Org Mode: Data Collection and Analysis

Data Collection and Analysis

This example uses Org-babel to automate a repeated data-collection and analysis task. A Ruby code block is used to scrape data from the output of a computational experiment. This data is then written to an Org-mode table. A block of R code reads from this table and calculates lines of fit. Finally a block of gnuplot code is used to graph the results of both the raw data and the R analysis. By performing all of these steps within an Org-mode document working notes, discussion, and TODOs can be naturally interspersed with the code, and the results can easily be published to HTML or PDF for distribution.

Requirement

A working Ruby installation
A working R installation
A working gnuplot installation

Advantages

Org-babel handles passing the data between different programming languages.
Raw data persists in tables in the Org-mode file.
Working notes can be collocated with the code/results to which they refer.
Tasks can be saved and updated from within the same file in which the work is being performed.
Org-mode exporting facilities can be used to export the results to HTML or PDF for distribution.

Disadvantages

This approach can allow the experimenter to use whatever language is most comfortable for each sub-task, sometimes resulting in an overly complicated work flow. For example, in the example below I did not have to learn how to calculate the mean and standard deviation in R since it was easier for me to do so in Ruby even though a full R solution would have been more efficient.

Example

Code for running experiment and collecting the results

This portion will not be repeatable as it would require the entire experimental setup. It is provided for demonstration.

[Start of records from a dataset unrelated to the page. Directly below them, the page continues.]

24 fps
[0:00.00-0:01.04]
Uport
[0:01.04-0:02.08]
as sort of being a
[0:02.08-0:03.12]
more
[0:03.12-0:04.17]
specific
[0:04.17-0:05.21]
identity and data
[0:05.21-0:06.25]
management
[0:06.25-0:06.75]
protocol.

Ruby run-timer-test: Runs the actual experiment. This is tangled to an external file and run on the command line – since these runs can take several days, I prefer to run them outside of Emacs (normally using screen).

DEFAULT_CMDLINE = "--swap 0 --del 0 --mut 0.1 example.c "

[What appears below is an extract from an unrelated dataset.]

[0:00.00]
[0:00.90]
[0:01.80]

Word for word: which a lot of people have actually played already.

def run_and_package(cmdline, package)
  puts "#{package}: ../modify #{cmdline}"
  start_time = Time.now
  %x{../modify #{cmdline}}
  total_time = Time.now - start_time
  %x{echo "wall clock #{total_time}" >> gcd.c-.debug}
  %x{rake package[#{package}]}
end

100.times do |n|
  # run with default options
  run_and_package(DEFAULT_CMDLINE, "normal_#{n}")
  run_and_package("--pll_fit 2 "+DEFAULT_CMDLINE, "pll_2_#{n}")
  run_and_package("--pll_fit 3 "+DEFAULT_CMDLINE, "pll_3_#{n}")
  run_and_package("--pll_fit 4 "+DEFAULT_CMDLINE, "pll_4_#{n}")
  run_and_package("--pll_fit 5 "+DEFAULT_CMDLINE, "pll_5_#{n}")
  run_and_package("--pll_fit 6 "+DEFAULT_CMDLINE, "pll_6_#{n}")
  run_and_package("--pll_fit 7 "+DEFAULT_CMDLINE, "pll_7_#{n}")
  run_and_package("--pll_fit 8 "+DEFAULT_CMDLINE, "pll_8_#{n}")
end

Ruby parse-output: The execution of run-timer-test leaves results distributed across many text log files. The following Ruby source code block is used to collect results from these files and dump them into an Org-mode file as a table.

def look(path)
  processors = if path.match(/normal/)
                 "1"
               elsif path.match(/pll_(\d+)_/)
                 $1
               else
                 0
               end
  results = File.read(File.join(path, "gcd.c-.debug"))
  generations =  results.match(/^Generations to solution: (\d+)/) ? Integer($1) : -1
  total = results.match(/^ +TOTAL +([\d\.]+) /) ? Float($1) : -1
  wall = results.match(/^wall clock ([\d\.]+)/) ? Float($1) : -1
  fitness = results.match(/^ +fitness +([\d\.]+) +([\d\.]+) /) ? Float($2) : -1
  mutation = results.match(/^ +mutation +([\d\.]+) +([\d\.]+) /) ? Float($2) : -1
  [path, processors, total, wall, good_test, bad_test, compile, fitness, generations]
end

# puts "| path | processors | total | wall | fitness | mutation | generations |"
# puts "|-----------"

Dir.entries('./').select{|e| e.match(/[normalpll]+[_\d]+/)}.
  map{|e| look(e)}.each{|row| puts "| "+row.join(" | ")+" |"}

Data

Here is fake example output from the parse-output Ruby source code block above.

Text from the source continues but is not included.